Anti-Putin Leader Navalny Risks Jail as Russian Charges Loom
Russian opposition leader and anti- corruption blogger Alexey Navalny will be indicted next week on charges that carry a maximum sentence of five years in prison, his lawyer said.
Navalny, 36, has been summoned to the Investigative Committee in Moscow on July 30 to be formally charged over claims that he caused damage to a state timber company in 2009, lawyer Vadim Kobzyov said by telephone today. Navalny denies any wrongdoing.
President Vladimir Putin, 59, who extended his 12-year rule in March elections that handed him another six years at the Kremlin, is cracking down on the opposition after facing the biggest unrest since he came to power in 2000. Navalny said on his Twitter Inc. account today that he may be detained when the charges are filed.
The activist yesterday published documents on his blog which he says prove that Alexander Bastrykin, the head of the Investigative Committee, held Czech residency from 2007 to 2009, and bought property and managed a company in the European Union member state. The Czech Republic’s Interior Ministry confirmed that Bastrykin had held residency in the country when contacted by Bloomberg.
The authorities have made it more difficult for opposition groups to operate by tightening controls over Internet use and imposing new restrictions on foreign-funded non-governmental organizations. Lawmakers approved raising fines on unsanctioned protesters 150-fold and making libel a criminal offense.
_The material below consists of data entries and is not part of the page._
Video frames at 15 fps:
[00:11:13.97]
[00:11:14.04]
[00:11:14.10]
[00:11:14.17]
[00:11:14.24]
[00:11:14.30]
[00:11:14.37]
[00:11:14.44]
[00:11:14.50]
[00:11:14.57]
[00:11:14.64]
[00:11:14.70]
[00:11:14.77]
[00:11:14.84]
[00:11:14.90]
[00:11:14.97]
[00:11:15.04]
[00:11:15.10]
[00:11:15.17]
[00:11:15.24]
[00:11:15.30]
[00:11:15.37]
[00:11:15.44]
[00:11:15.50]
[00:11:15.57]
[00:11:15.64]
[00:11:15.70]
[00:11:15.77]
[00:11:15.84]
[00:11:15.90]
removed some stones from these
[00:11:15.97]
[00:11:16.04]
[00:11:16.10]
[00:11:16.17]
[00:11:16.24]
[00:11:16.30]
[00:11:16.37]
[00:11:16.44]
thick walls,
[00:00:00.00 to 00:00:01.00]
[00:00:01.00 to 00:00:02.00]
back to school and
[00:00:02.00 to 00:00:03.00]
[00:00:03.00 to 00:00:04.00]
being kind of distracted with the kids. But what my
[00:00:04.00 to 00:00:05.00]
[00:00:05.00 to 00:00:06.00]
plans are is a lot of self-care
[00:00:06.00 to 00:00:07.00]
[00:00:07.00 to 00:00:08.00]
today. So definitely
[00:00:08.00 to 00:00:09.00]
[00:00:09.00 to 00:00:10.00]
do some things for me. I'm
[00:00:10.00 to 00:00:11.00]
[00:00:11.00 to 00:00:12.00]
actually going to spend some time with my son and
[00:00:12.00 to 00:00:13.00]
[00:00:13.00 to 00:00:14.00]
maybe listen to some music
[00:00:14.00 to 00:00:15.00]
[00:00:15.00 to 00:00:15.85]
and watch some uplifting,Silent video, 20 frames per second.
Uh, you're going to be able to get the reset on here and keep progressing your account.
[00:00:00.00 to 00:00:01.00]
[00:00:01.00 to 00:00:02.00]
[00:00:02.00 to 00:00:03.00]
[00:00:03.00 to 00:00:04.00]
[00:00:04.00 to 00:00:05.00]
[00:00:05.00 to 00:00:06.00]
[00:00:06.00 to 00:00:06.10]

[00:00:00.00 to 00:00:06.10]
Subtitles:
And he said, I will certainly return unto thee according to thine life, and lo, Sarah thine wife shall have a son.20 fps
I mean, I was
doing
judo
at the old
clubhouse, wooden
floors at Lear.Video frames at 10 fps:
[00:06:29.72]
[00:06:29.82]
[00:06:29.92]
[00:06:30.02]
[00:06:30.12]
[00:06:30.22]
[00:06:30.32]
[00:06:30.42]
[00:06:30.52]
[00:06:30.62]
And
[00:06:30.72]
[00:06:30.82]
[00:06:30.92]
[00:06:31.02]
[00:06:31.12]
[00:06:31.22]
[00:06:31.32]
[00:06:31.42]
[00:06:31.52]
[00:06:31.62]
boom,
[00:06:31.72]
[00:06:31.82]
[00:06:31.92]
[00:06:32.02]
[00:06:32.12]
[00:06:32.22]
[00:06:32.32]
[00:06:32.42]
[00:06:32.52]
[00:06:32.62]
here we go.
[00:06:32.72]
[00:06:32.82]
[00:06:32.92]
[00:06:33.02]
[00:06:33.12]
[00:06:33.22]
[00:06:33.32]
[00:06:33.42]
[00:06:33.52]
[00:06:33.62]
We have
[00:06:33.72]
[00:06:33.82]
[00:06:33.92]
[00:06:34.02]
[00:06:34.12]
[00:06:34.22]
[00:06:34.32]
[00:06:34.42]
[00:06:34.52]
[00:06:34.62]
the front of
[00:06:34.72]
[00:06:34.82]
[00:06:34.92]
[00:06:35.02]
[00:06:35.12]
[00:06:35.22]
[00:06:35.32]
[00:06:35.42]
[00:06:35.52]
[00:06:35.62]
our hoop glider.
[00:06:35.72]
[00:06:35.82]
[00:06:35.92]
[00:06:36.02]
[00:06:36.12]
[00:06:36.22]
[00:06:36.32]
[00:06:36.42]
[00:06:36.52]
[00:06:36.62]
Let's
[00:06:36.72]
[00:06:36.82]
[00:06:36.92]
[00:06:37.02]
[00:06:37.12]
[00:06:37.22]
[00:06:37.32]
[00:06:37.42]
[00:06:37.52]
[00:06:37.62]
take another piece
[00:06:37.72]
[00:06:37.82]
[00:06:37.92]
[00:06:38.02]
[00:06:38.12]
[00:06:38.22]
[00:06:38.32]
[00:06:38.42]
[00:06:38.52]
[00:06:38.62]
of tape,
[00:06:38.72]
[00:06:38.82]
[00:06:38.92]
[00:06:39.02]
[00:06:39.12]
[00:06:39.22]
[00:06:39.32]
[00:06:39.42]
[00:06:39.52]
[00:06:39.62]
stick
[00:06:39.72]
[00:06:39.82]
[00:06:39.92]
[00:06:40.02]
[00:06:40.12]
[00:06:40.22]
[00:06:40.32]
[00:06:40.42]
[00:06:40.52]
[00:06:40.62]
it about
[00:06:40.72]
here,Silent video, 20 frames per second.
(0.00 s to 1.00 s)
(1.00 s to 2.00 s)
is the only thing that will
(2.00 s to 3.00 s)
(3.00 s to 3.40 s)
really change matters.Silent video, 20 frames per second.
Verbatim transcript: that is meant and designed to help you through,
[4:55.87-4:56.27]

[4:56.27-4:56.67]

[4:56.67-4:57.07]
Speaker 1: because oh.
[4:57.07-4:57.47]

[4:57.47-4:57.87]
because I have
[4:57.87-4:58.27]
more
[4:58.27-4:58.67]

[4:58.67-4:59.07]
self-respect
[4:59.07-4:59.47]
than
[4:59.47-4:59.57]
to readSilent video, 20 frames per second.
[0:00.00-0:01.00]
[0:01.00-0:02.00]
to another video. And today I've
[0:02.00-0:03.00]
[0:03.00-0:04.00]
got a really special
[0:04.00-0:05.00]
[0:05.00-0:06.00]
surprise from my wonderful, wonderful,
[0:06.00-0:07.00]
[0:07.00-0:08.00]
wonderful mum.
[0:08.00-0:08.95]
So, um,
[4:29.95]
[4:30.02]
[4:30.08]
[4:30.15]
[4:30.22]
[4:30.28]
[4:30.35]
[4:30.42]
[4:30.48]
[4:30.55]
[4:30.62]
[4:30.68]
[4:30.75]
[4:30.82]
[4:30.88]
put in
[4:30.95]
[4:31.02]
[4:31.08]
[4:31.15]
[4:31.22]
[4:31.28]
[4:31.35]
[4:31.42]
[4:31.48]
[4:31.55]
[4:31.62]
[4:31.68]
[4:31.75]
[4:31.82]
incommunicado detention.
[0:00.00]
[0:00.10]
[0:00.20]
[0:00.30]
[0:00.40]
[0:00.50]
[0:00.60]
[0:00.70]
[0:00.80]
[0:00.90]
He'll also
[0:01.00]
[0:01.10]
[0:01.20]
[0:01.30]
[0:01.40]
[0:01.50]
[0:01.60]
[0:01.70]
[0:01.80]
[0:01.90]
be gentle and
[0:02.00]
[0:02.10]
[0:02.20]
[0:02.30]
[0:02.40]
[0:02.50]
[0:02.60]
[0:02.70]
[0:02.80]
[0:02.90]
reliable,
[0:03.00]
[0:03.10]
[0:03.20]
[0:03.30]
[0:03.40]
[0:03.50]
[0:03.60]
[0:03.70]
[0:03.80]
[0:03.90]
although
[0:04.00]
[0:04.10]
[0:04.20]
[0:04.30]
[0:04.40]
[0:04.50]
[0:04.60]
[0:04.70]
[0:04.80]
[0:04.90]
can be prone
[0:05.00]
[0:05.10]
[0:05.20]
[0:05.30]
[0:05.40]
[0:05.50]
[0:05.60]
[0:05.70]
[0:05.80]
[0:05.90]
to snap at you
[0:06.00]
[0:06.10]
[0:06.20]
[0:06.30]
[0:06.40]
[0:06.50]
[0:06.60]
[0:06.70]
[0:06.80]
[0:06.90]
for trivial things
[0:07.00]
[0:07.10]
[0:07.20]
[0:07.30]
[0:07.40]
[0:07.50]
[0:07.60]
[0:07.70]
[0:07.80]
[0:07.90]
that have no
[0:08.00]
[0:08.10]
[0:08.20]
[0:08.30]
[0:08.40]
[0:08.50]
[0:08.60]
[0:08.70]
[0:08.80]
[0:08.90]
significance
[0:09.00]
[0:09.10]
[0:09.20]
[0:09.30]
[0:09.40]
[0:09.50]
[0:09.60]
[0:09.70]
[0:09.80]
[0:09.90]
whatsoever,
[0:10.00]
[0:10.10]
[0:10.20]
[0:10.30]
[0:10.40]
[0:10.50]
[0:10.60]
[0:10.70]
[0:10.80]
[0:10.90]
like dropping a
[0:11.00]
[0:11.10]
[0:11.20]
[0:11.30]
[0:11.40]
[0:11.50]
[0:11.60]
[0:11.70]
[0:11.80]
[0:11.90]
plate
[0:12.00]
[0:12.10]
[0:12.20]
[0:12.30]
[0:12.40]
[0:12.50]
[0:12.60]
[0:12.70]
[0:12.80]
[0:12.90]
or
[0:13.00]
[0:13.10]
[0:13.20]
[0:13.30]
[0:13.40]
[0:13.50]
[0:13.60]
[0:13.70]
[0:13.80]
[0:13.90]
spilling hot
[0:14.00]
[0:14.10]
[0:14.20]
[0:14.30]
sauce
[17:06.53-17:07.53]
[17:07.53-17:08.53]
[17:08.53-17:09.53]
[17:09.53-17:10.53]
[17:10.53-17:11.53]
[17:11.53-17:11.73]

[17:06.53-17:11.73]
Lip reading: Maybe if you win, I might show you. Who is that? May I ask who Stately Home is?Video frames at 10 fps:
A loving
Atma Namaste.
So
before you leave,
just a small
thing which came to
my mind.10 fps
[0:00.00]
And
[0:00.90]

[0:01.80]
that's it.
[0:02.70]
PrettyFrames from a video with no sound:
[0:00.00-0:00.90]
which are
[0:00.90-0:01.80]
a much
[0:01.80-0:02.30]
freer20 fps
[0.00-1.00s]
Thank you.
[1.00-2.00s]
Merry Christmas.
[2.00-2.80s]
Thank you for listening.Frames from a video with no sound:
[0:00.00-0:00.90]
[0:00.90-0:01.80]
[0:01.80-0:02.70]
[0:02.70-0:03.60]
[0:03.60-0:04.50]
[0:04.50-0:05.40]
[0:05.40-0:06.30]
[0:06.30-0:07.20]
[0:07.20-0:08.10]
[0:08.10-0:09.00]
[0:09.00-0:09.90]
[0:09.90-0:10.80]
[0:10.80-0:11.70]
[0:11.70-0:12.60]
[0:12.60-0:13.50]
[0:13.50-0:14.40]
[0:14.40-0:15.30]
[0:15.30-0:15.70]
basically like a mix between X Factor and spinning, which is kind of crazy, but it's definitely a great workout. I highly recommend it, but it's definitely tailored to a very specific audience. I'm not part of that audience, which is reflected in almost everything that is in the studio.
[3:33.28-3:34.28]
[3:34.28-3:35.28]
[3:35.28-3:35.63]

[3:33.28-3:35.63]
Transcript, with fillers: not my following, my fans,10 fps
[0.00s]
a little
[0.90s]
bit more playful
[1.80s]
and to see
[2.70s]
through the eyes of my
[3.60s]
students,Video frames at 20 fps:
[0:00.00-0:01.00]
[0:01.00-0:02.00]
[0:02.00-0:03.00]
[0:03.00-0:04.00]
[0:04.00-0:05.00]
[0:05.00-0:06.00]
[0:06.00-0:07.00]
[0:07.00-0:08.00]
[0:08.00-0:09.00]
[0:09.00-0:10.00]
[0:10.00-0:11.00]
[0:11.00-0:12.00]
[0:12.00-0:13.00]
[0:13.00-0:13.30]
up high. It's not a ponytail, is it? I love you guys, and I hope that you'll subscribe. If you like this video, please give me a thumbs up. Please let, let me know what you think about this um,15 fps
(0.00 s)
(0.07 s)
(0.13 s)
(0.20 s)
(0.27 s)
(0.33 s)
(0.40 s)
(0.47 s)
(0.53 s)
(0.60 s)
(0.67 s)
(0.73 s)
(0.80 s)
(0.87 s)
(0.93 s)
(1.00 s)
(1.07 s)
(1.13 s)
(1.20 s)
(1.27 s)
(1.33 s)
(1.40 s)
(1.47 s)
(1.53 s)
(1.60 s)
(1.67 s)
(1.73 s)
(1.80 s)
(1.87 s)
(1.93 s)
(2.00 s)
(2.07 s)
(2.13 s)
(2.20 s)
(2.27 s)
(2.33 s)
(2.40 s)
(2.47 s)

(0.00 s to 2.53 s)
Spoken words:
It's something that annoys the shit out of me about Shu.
Russian billionaire newspaper owner Alexander Lebedev, who backs the opposition movement, said in a July 24 interview that he expects to be charged in a criminal case relating to his brawl with a rival businessman last September.
Lebedev has been investigated under charges of hooliganism, which carry a maximum prison term of five years. He’s financing the anti-graft drive of Navalny, who was elected last month to the board of state carrier OAO Aeroflot after Lebedev proposed him as an independent director.
The Investigative Committee in May overturned a decision by its branch in the Kirov region northeast of Moscow to drop the criminal investigation into Navalny for allegedly costing state timber company Kirovles more than 1 million rubles ($31,000) by organizing a money-losing contract.
The law-enforcement agency said in February 2011 on its website that Navalny had threatened with dismissal the manager of the timber company to pressure him to sign a contract with another firm. The lawyer was working at the time as an unpaid adviser on corporate governance to Kirov Governor Nikita Belykh, who came to his defense.
Police have questioned Navalny and another opposition leader, Sergei Udaltsov, on separate charges of inciting mass disturbances and violence against officials during a protest on the eve of Putin’s May inauguration that ended in clashes with police, a crime punishable by as much as 10 years in jail.
Navalny, who has campaigned against corruption at state companies and by government officials, is the most popular leader among opposition protesters, according to a poll published on June 27 by the state-run All-Russian Center for the Study of Public Opinion. Navalny was preferred by 46 percent of those who joined the protests, with Udaltsov second with a 26 percent popularity rating.